Y = np.array([[0., 0., 0., 0., 0., 0., 0., 0., 1., 0., 0., 0., 0., 0., 0.],
   [0., 0., 0., 0., 0., 1., 1., 0., 1., 0., 0., 0., 0., 0., 0.],
   [0., 0., 0., 0., 1., 0., 0., 0., 1., 0., 0., 0., 0., 0., 0.],
   [0., 0., 0., 0., 0., 0., 1., 0., 0., 0., 1., 0., 0., 1., 0.],
   [0., 0., 1., 0., 0., 0., 0., 0., 0., 0., 1., 0., 0., 1., 0.],
   [0., 1., 0., 0., 0., 0., 0., 0., 0., 0., 0., 0., 0., 0., 0.],
   [0., 1., 0., 1., 0., 0., 0., 1., 0., 0., 0., 0., 0., 0., 1.],
   [0., 0., 0., 0., 0., 0., 1., 0., 0., 0., 0., 0., 0., 0., 0.],
   [1., 1., 1., 0., 0., 0., 0., 0., 0., 0., 0., 1., 1., 0., 1.],
   [0., 0., 0., 0., 0., 0., 0., 0., 0., 0., 0., 0., 1., 0., 0.],
   [0., 0., 0., 1., 1., 0., 0., 0., 0., 0., 0., 0., 0., 1., 0.],
   [0., 0., 0., 0., 0., 0., 0., 0., 1., 0., 0., 0., 0., 1., 1.],
   [0., 0., 0., 0., 0., 0., 0., 0., 1., 1., 0., 0., 0., 0., 0.],
   [0., 0., 0., 1., 1., 0., 0., 0., 0., 0., 1., 1., 0., 0., 0.],
   [0., 0., 0., 0., 0., 0., 1., 0., 1., 0., 0., 1., 0., 0., 0.]])

# removing all non linked entries
temp = Y[~np.all(Y == 0, axis=1)]
temp = temp[:,~np.all(Y == 0, axis=1)]
Y = temp

n = np.shape(Y)[0]
k = 2

# finding shortest path and cmdscaling
D = csg.shortest_path(Y, directed=True)
Z = cmdscale(D)[0][:,0:k]
Z = Z - Z.mean(axis=0, keepdims=True)

# calculating cost
euclideanZ = distance.cdist(Z, Z, 'euclidean')
sigmoid = lambda x: 1 / (1 + np.exp(-x))
vectorSigmoid = np.vectorize(sigmoid)
pi = vectorSigmoid(euclideanZ)

cost = np.sum(Y*np.log(pi)+(1-Y)*np.log(1-pi))

How could I define such a loss function in TensorFlow? Is it even possible?
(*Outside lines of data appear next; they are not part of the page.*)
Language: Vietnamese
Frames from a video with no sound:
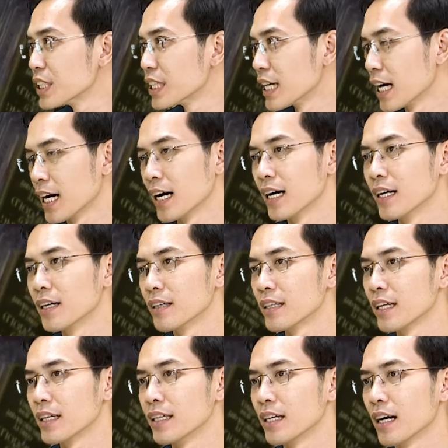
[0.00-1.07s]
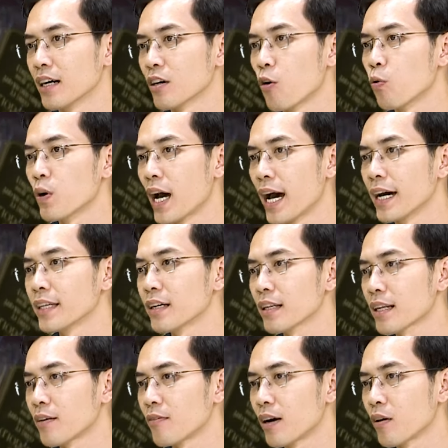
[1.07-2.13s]
À, thì à, cụ thể nó
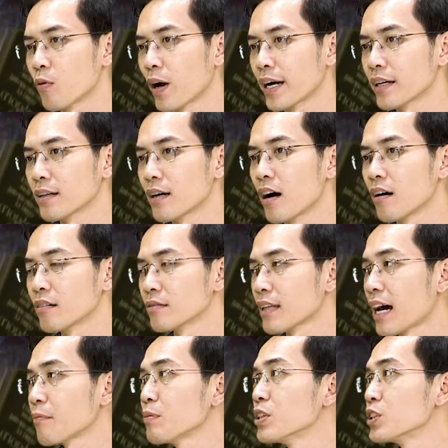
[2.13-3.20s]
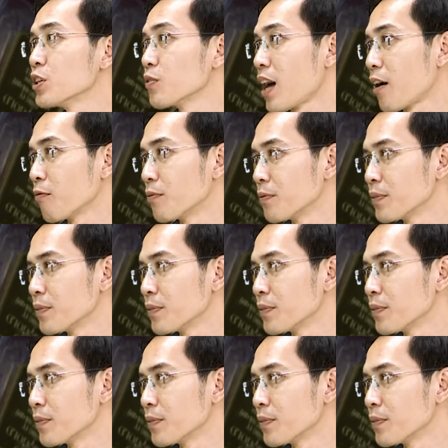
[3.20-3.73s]
là vào khoảng hơn 80 triệu đồng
Any help or nudge in the right direction would be greatly appreciated.

EDIT

I got this down in tensor flow:

tfY = tf.placeholder(shape=(15, 15), dtype=tf.float32)
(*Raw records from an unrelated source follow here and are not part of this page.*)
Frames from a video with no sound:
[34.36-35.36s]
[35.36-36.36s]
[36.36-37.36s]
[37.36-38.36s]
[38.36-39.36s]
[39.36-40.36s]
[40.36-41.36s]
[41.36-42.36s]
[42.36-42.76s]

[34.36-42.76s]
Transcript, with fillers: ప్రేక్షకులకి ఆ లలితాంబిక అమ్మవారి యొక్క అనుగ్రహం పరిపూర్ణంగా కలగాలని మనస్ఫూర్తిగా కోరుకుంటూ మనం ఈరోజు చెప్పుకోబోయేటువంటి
with tf.variable_scope('test'):
    shape = [] # Shape [] means that we're using a scalar variable
    B = tf.Variable(tf.zeros(shape))
    tfZ = tf.Variable(tf.zeros(shape=(15,2)))

def loss():
    r = tf.reduce_sum(tfZ*tfZ, 1)
    r = tf.reshape(r, [-1, 1])
    D = tf.sqrt(r - 2*tf.matmul(tfZ, tf.transpose(tfZ)) + tf.transpose(r))
    return tf.reduce_sum(tfY*tf.log(tf.sigmoid(D+B))+(1-tfY)*tf.log(1-tf.sigmoid(D+B)))

LOSS = loss()
GRADIENT = tf.gradients(LOSS, [B, tfZ])

sess = tf.Session()
sess.run(tf.global_variables_initializer())
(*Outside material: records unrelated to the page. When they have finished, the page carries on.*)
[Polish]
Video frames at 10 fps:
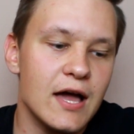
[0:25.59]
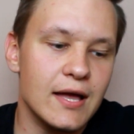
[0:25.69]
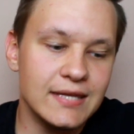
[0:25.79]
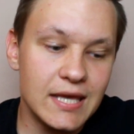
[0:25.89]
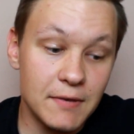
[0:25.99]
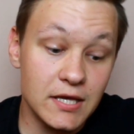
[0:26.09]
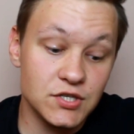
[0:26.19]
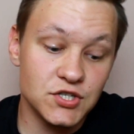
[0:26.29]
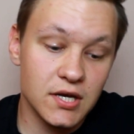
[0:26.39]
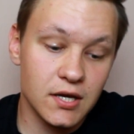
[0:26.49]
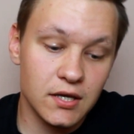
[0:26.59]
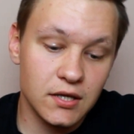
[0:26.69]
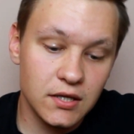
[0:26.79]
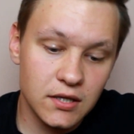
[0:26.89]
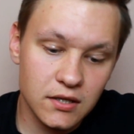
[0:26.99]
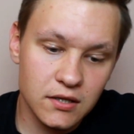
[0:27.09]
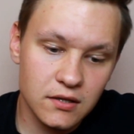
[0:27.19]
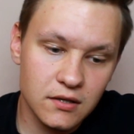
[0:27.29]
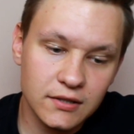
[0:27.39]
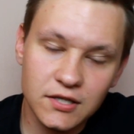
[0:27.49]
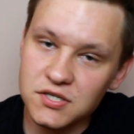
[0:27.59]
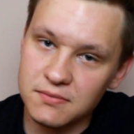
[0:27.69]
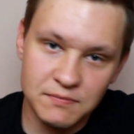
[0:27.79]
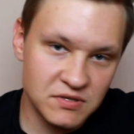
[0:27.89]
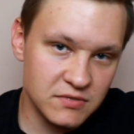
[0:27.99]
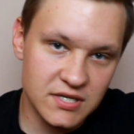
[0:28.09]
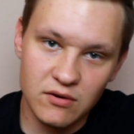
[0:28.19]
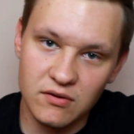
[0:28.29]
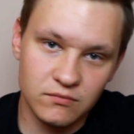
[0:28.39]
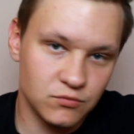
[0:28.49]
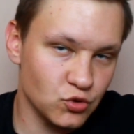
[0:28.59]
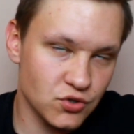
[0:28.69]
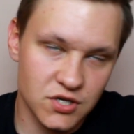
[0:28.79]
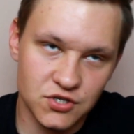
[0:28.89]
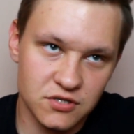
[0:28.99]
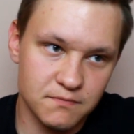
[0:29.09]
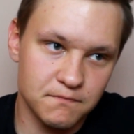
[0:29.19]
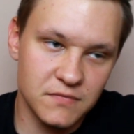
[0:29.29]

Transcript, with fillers: nie będzie i ja też sobie przemyślałem dużo rzeczy,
tot_loss = sess.run(LOSS, feed_dict={tfZ: Z,
                                     tfY: Y})

print(tot_loss)

loss_grad = sess.run(GRADIENT, feed_dict={tfZ: Z,
                                     tfY: Y})

print(loss_grad)

which prints the following:

-487.9079
[-152.56271, array([[nan, nan],
       [nan, nan],
       [nan, nan],
       [nan, nan],
       [nan, nan],
       [nan, nan],
       [nan, nan],
       [nan, nan],
       [nan, nan],
       [nan, nan],
       [nan, nan],
       [nan, nan],
       [nan, nan],
       [nan, nan],
       [nan, nan]], dtype=float32)]

My beta returns a value, and adding it multiplied with the learning rate improves the score, but my tfZ vector is only returning nans, I am obviously doing something wrong, if anyone can spot what I am doing wrong, I would be grateful.

Answer 1

Just change this:

D = tf.sqrt(r - 2*tf.matmul(tfZ, tf.transpose(tfZ)) + tf.transpose(r) + 1e-8)  # adding a small constant.

Because the distances have zeros in the diagonal and the gradient of sqrt can not be computed when the value being zero.